Ancient Language, Landscape and Hybridity in Experimental Poetic Practice
Royal Holloway, University of London
Year of enrolment: 2018 -
Supervisor: Professor Redell Olsen
Institutional email: email@example.com
This practice-based PhD will explore how late modernist and experimental poetics enact encounters with the ancient languages and regional dialects of the British Isles via formal innovation, translation and linguistically hybrid methods. I will work from Anglo-Saxon, Old Norse and the Scottish dialect Norn as the basis for my own practice in poetry, sound composition and performance. I will contextualize this work in relation to modern and contemporary writers who use ancient texts to approach linguistic alterity and a radical ecopoetics.

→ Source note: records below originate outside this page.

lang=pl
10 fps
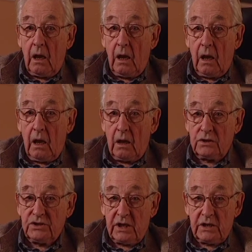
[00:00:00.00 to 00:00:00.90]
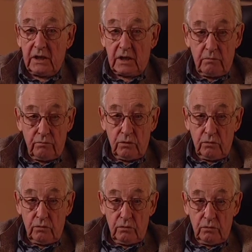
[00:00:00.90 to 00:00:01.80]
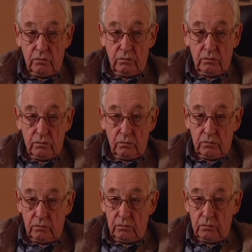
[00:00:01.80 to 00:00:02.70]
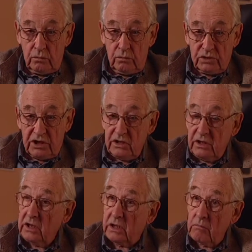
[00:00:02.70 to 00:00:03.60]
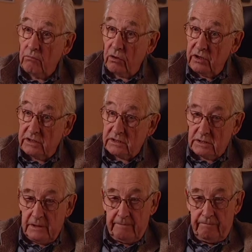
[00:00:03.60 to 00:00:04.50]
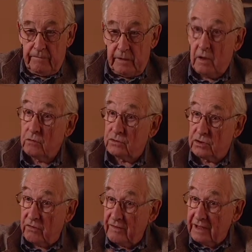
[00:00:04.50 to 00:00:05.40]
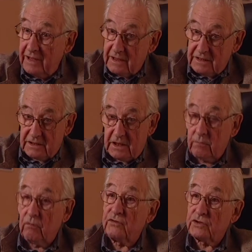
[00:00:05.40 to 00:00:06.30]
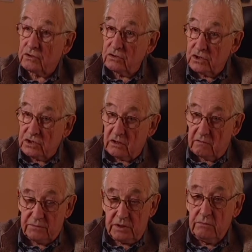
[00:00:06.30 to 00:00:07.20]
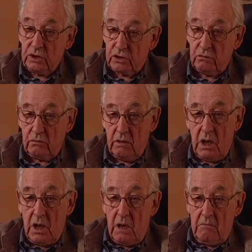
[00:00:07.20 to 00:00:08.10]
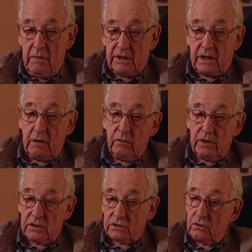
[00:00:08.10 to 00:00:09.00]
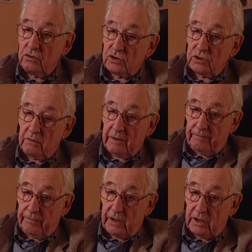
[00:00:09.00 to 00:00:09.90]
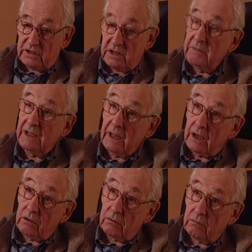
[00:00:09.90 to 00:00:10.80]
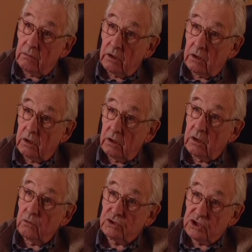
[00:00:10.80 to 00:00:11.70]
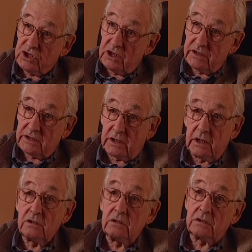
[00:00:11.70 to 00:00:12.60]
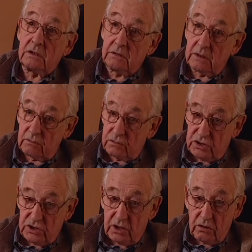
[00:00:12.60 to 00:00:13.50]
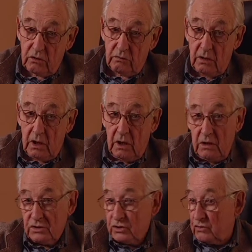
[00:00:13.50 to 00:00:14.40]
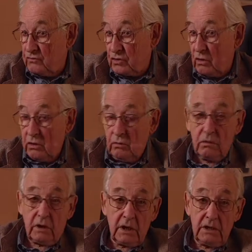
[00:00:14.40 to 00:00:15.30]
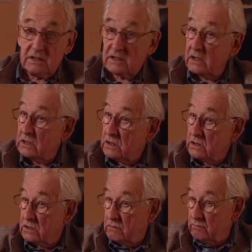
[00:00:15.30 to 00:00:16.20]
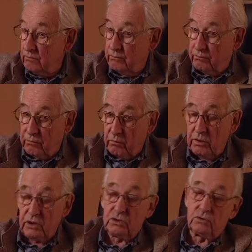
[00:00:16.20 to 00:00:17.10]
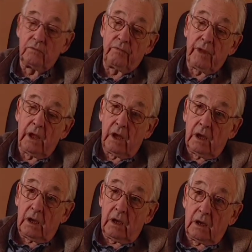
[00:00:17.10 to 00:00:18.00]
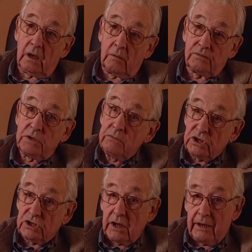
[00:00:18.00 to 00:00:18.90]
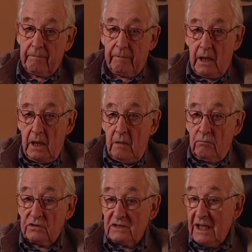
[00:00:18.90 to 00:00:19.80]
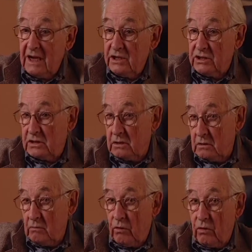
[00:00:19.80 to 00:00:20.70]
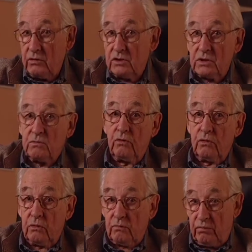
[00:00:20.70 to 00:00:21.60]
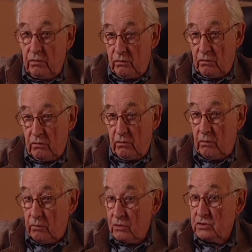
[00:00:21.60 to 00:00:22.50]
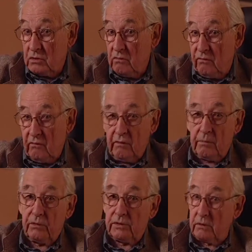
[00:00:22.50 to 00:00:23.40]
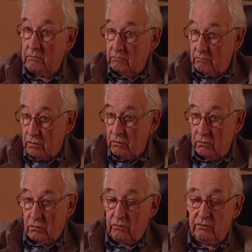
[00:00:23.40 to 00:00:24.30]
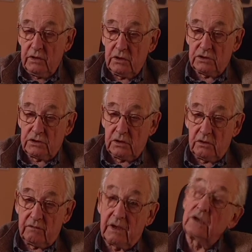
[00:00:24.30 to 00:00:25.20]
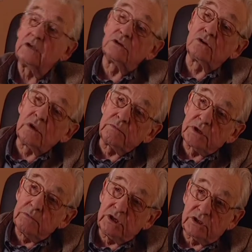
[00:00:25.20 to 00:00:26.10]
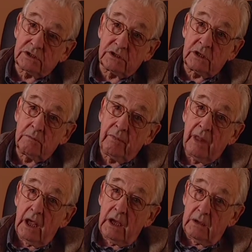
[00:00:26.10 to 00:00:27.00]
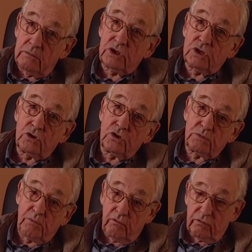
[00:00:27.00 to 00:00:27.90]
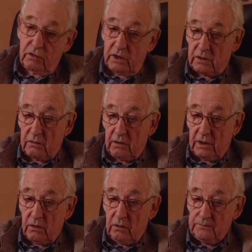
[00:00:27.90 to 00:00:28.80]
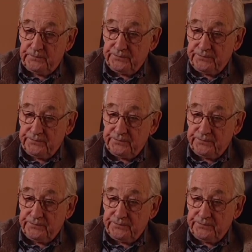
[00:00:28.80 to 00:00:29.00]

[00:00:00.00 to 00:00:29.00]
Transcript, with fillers: Mm, e, dziadek był u urzędnikiem policji austro-węgierskiej, bo wszystko się działo w Przemyślu. Matka moja skończyła e, seminarium e, nauczycielskie i została nauczycielką, zresztą w szkole ukraińskiej gdzieś w pobliżu e, Przemyśla. Poznali się, no bo ojciec mój był obrońcą Lwowa, potem był również w garnizonie przemyślskim i myślę, że to jest powód, dla którego,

Experimental and interdisciplinary poetic practice, I will argue, creates openings in which ancient language encounters can take place, encounters which bring important dimensions of otherness to the discourses of eco-criticism and literary geography. ‘Hybridity’ is used as a suggestive and provocative term, referring both to interlingual practice and to interactions with the non-human that construct radically combinative ways of thinking, writing and performing. This position of ontological participation or ‘reciprocity’ finds grounds in a philosophy of ecological phenomenology, as discussed by David Abram and Giorgio Agamben, and in Jane Bennett’s recent assertion that ‘we are also nonhuman’ in our material bodies and through the natural forces that shape our actions. Much of the poetry I will discuss encounters ancient language at geographic peripheries or points of environmental extremity such as islands, moorland wilderness or the Arctic North. In such cases, I argue, the linguistic alterity achieved by an engagement with ancient text accompanies a parallel urge to estrange, or move beyond, a human-centered philosophy of being. My project will be divided into four chapters of research, each of which is organised around a set of key ancient and contemporary texts, a particular language / dialect group or a geographic region. In each chapter my research will provide the basis for a new piece of creative work, primarily taking the form of written poetry that experiments with ancient etymology, geographic history and non-human utterance. It will also involve performed or recorded sound works that combine music, field recordings from researched locations and electronic composition with spoken text.